**What you should do**
Type out the lines below exactly, pictures excluded.

**Records shown**
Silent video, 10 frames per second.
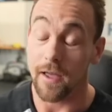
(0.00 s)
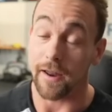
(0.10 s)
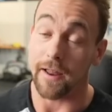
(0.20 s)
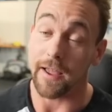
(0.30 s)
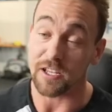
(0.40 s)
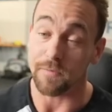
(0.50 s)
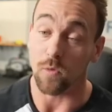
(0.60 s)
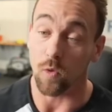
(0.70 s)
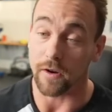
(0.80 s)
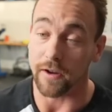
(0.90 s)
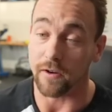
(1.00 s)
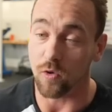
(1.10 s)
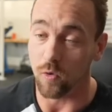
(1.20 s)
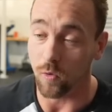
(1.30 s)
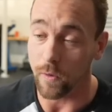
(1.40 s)
and has been working
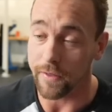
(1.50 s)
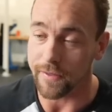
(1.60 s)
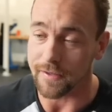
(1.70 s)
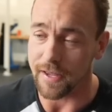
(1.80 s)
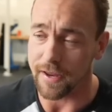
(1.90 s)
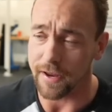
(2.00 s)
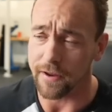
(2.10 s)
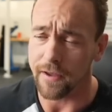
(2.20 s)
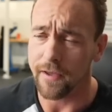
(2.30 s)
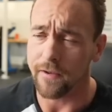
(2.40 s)
cool with is a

**Reply**
Silent video, 10 frames per second.
(0.00 s)
(0.10 s)
(0.20 s)
(0.30 s)
(0.40 s)
(0.50 s)
(0.60 s)
(0.70 s)
(0.80 s)
(0.90 s)
(1.00 s)
(1.10 s)
(1.20 s)
(1.30 s)
(1.40 s)
and has been working
(1.50 s)
(1.60 s)
(1.70 s)
(1.80 s)
(1.90 s)
(2.00 s)
(2.10 s)
(2.20 s)
(2.30 s)
(2.40 s)
cool with is a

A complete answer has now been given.